Several engineering firms said they still intended to submit a bid, hoping less for immediate returns than to set themselves up for more work later.
"If you look at the oil industry in Iraq and its 20 to 25 years of neglect, there are certainly billions of dollars of opportunity in getting it up to speed -- and then more in expanding it," said Ron Oakley, chief of the government contract business for Fluor.
"Anytime our folks expend as much time and effort and energy into responding to a proposal as they have here, they go in it with the expectation of winning," Oakley added. "Anything less than that is a disappointment."
Parsons also is looking to the long term.
"This contract would be an important strategic win," spokeswoman Erin Kuhlman said. "It would let us extend our presence in the region."
Foster Wheeler Inc., based in Perryville, N.J., is also expected to bid but declined to comment because it is in a regulatory quiet period.
Halliburton declined to confirm that it was bidding, saying only that it was "considering the opportunity."
Before becoming vice president, Dick Cheney was Halliburton's chief executive. That prompted allegations of favoritism relating to the no-bid contract that was publicly disclosed March 24, just as the war was beginning.

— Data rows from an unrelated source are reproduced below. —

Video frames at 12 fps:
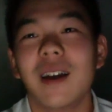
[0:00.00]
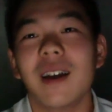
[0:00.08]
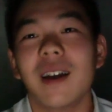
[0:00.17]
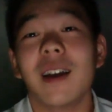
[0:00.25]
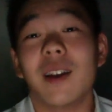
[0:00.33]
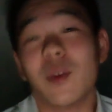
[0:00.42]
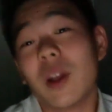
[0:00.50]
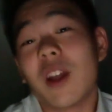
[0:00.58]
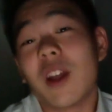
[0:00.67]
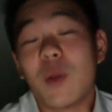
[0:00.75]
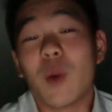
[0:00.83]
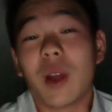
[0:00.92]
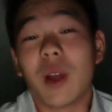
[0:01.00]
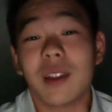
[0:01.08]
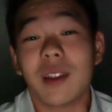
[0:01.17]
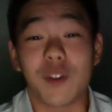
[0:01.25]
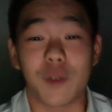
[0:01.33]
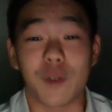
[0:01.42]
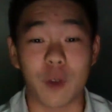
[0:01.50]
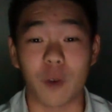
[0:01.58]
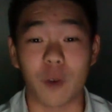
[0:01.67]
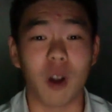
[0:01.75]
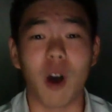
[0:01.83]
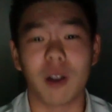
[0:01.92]
Well, I've been wanting this fish
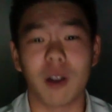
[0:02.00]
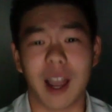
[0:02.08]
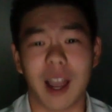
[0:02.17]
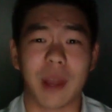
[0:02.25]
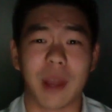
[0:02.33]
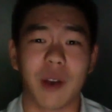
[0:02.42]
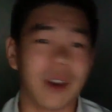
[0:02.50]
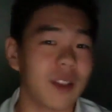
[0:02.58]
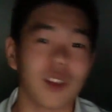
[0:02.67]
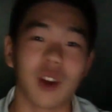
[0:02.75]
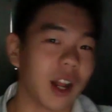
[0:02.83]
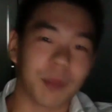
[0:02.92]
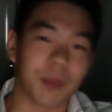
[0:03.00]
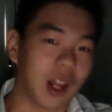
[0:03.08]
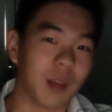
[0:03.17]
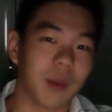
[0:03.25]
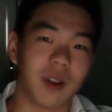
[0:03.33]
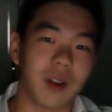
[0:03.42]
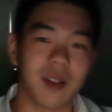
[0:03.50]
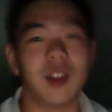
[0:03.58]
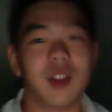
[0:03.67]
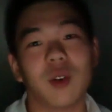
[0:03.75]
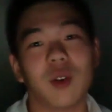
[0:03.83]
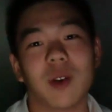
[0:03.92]
for a long time now, and it's not unobtainable. It's,
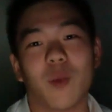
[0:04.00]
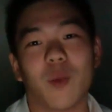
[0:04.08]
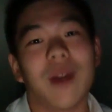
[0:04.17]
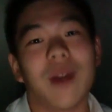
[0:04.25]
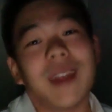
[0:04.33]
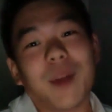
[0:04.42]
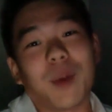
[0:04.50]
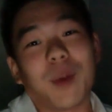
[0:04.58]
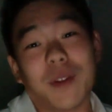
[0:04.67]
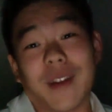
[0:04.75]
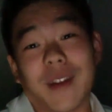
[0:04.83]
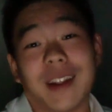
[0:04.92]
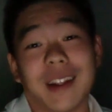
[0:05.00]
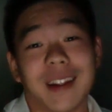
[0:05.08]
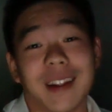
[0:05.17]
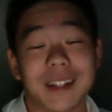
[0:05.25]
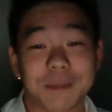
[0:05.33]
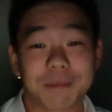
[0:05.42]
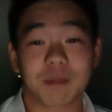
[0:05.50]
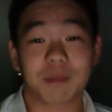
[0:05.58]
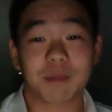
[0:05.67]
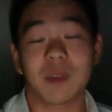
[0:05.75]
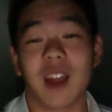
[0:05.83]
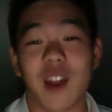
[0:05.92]
one day I'll probably find it.
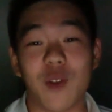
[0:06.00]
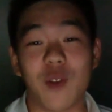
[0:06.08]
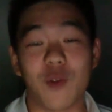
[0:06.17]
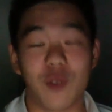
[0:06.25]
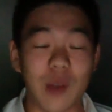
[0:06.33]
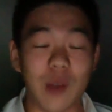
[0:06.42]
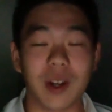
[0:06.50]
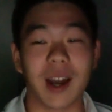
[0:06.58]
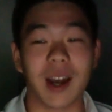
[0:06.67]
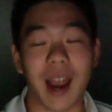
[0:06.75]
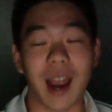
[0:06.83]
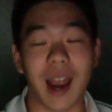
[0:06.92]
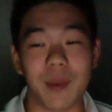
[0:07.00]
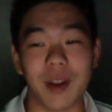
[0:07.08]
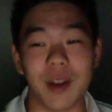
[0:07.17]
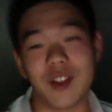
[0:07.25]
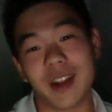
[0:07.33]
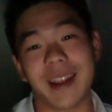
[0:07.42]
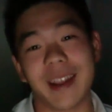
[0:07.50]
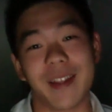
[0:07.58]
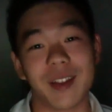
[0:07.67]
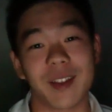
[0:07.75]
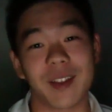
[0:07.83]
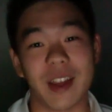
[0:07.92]
I really want a hybrid
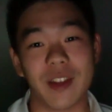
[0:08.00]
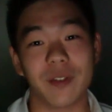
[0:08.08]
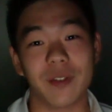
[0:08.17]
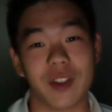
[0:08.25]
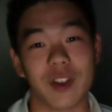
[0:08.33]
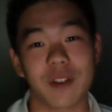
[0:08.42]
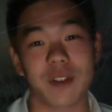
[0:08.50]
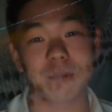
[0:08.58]
Genicanthus angelfish.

Corps officials defended the manner in which the contract was awarded, saying secrecy and speed were essential because then-Iraqi President Saddam Hussein was expected to torch hundreds of oil wells. As it turned out, only a few wells were set on fire, and Halliburton's mission quickly transformed into evaluating the wreckage caused by the war and by looters.
Faletti, the Army Corps of Engineers spokesman, acknowledged that Halliburton's work over the last four months gave it a leg up.
"Our evaluation teams have been given instructions that will reduce that advantage," he said.